Sticky blood & inflammation question

[Cinders66]

Hi

i live in the UK. There was recently a Half hour program on radio four which is an intellectual radio station, a science program, discussing a problem seeming to be coming through with Covid which was contributing to their blood clotting issues, the issue of the blood becoming stickier.

They seemEd to say that the viral infection itself was causing the blood to become stickier and I think from memory they were saying that it was actually a consequence of inflammation.

for ME I’m pretty sure I remember there being indication that Our blood with thick and sticky (separate toThe Deformation of blood cells which is another issue) and I was wondering have I remembered that correctly and was there ever any reasoning as to why we have sticky blood? could it be an indication that we likewise have inflammation as the cause of it or infection as the cause of it? and I just wondered what anyone thoughts were because I do think we are supposed to have sticky blood but i cannot remember suggestions as to why.

Regarding inflammation, I’ve always understood it to be something hypothesised about rather something proven in ME because we are waiting for that type of research that shows it but it does seem that in Both Covid and long Covid people already saying “this is because of inflammation“ so is that because it’s obvious from the symptom & post mortem presentation or because they’re having studies that clearly show inflammation we haven’t got or we haven’t had their studies?
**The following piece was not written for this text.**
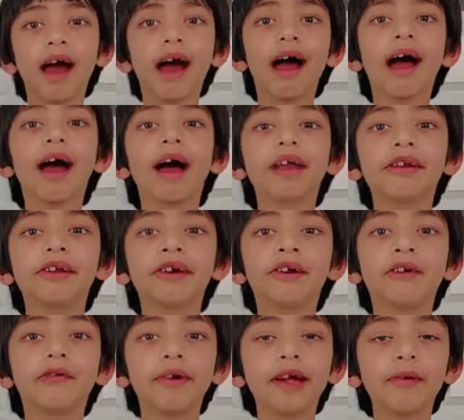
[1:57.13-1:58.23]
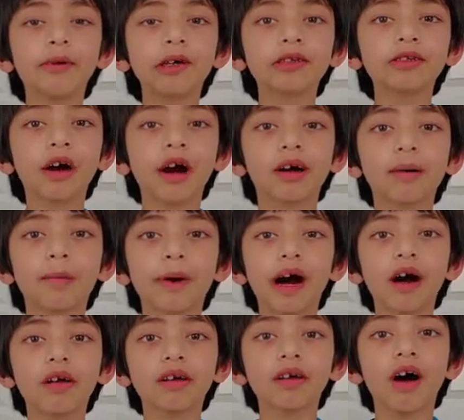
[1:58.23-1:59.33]
And we will talk
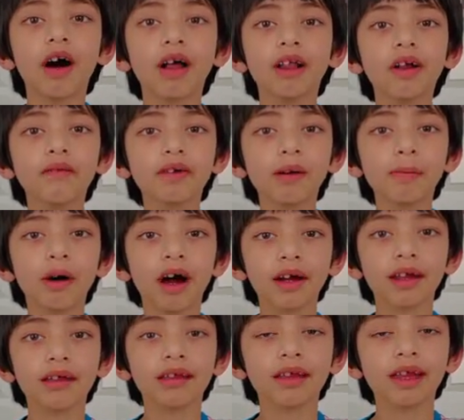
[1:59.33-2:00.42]
about all of the body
Thanks

 

[choochoo]

They are treating covid-19 inflammation with baracitinib.

 

[choochoo]

It is an arthritis drug with powerful anti-inflammatory properties.

 

[Wishful]

Regarding inflammation, I’ve always understood it to be something hypothesised about rather something proven in ME

I think some studies found clear evidence of cerebral inflammation (localized elevated temperature). If ME is a neurological disease, then markers for inflammation in the blood--or the absence there--may not be meaningful.

 

[choochoo]

After years of seeing countless neurologists virologists and epidemiologists, I suggest the odds are in favour of cfs / ME being neurological. In my view the key problem is autonomic in nature.

I, and several other ME sufferers ( that I have met in person ) suffer from visual snow ( VS syndrome ) since the onset of severe ME. This condition is a lot more common in ME than most people ( and I include world renowned ME doctors ) think.
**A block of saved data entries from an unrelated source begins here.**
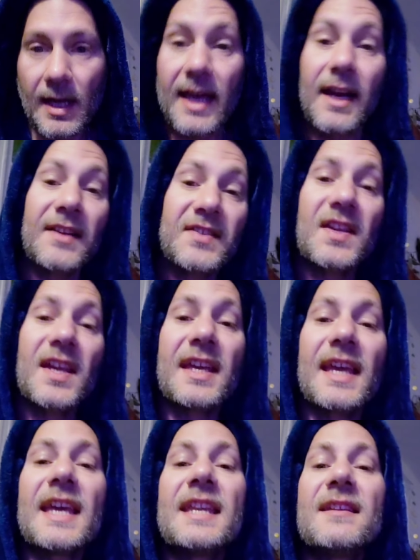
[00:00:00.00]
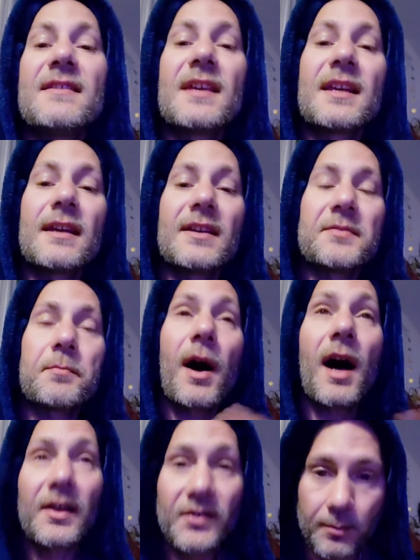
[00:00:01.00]
and I say anything is
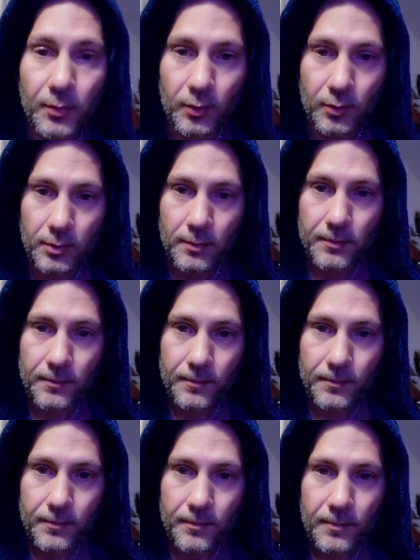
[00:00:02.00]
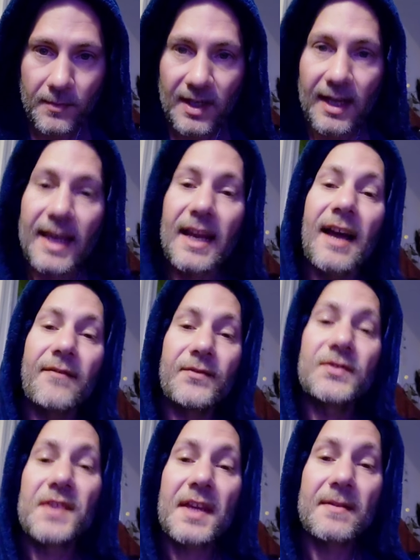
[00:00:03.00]
possible, and I've
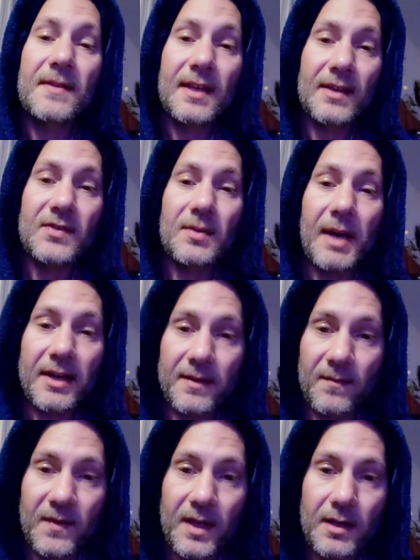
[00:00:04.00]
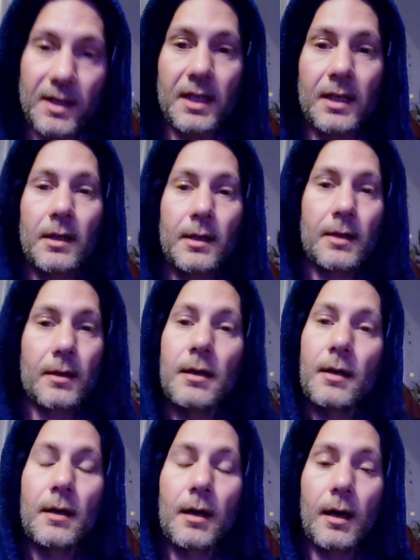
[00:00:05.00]
said this about infinity.
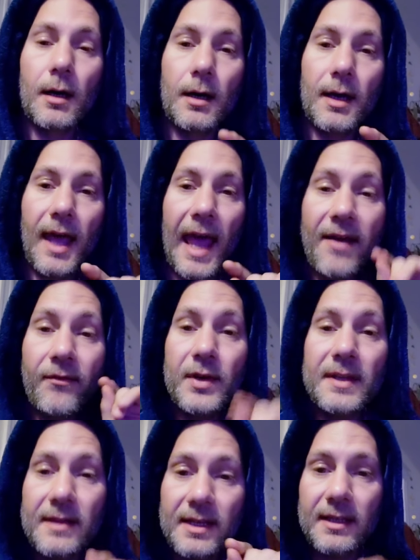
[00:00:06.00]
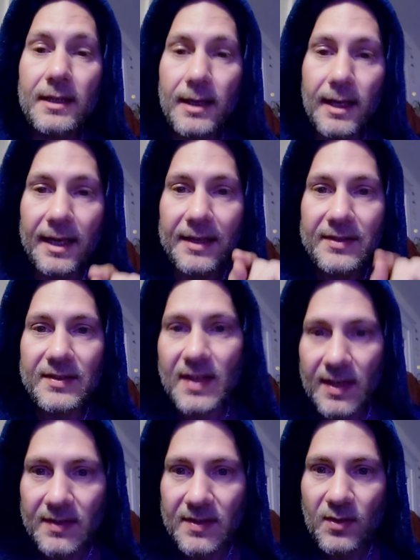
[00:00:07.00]
Everything
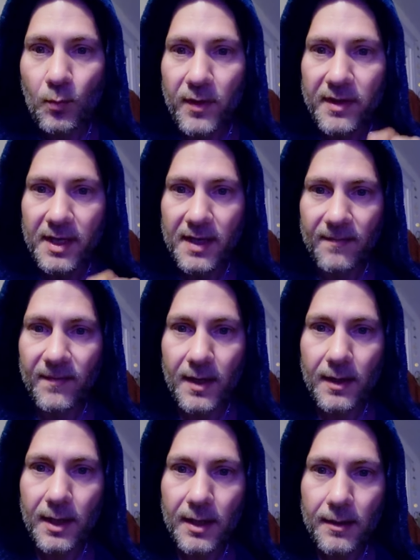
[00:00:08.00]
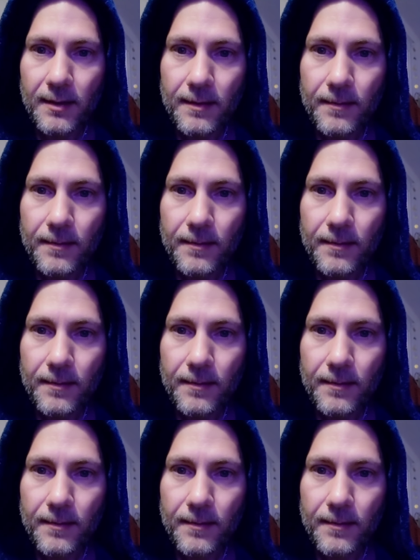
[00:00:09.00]
exists within infinity.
Visual snow is almost certainly neurological in nature and nearly always occurs simultaneously with tinnitus unremitting pressure type headaches and dysphagia ( a slow swallow ). It usually one of the last symptoms to appear in full blown severe ME. This condition is deemed neurolgical by nearly all of the world's top opthalmologists. The reason not so much is known about it within the ME community is, by the time it shows itself the sufferer will probably have a myriad of other symptoms. And as VS causes no pain ( but is at best a nuisance) it comes near the bottom of the list of disabling symtoms ( although it is disturbing when it first appears.
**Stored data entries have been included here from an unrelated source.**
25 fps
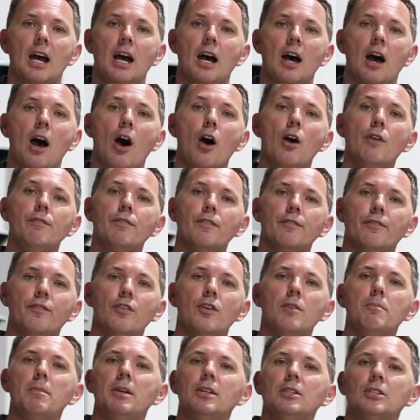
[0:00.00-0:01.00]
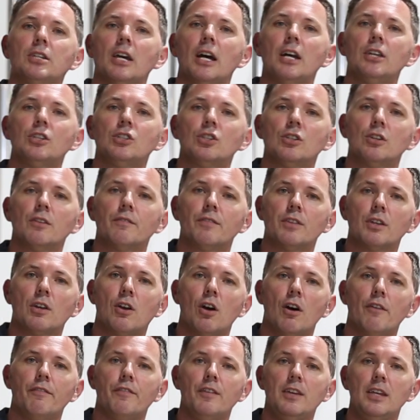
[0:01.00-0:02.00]
over fermentation of the
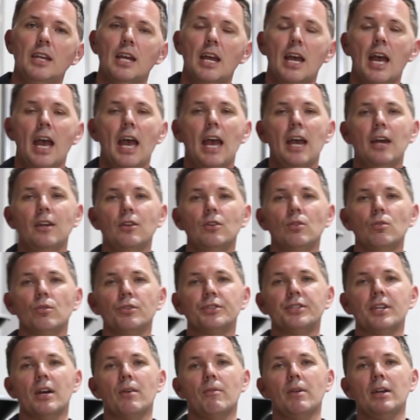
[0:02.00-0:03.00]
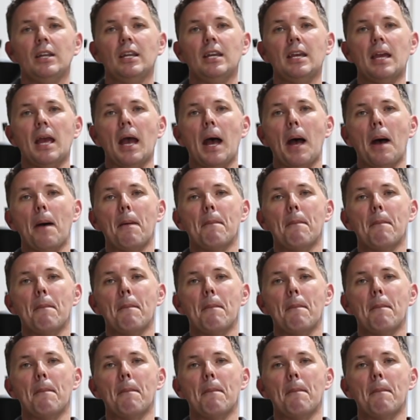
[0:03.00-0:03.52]
coffee and also any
The eyes and vision upon close inspection and study can tell us more about neurolgical problems that virtually any other indicators. They are the window to the brain and central nervous system. Keratoconus ( misshapen cornea/s ) through defective collagen production is also common in both EDS and VS ( i have it in both eyes ).

 

[Wishful]

I had to look up visual snow. I don't think I have that (do have tinnitus), but my abundance of floaters is like being surrounded by flying insects. Very annoying.

 

[choochoo]

Visual snow is tinnitus of the vision ( if that makes sense ) and VS ( broadband ) is exactly like an untuned old TV. Visual static covers a sufferers entire field of vision. It appears like a superimposed image of small dots ( usually white or silver) in front of whatever is being looked at. It becomes more obvious in dimly lit conditions or darkness. Sufferers are usually night blind, but no vitamin deficiency is present and no actual damage to the eye can be detected. There is effective treatment.

 

[Pyrrhus]

They are treating covid-19 inflammation with baracitinib.

It is an arthritis drug with powerful anti-inflammatory properties.

Strong anti-inflammatories seem to decrease mortality in the most severe life-threatening COVID cases.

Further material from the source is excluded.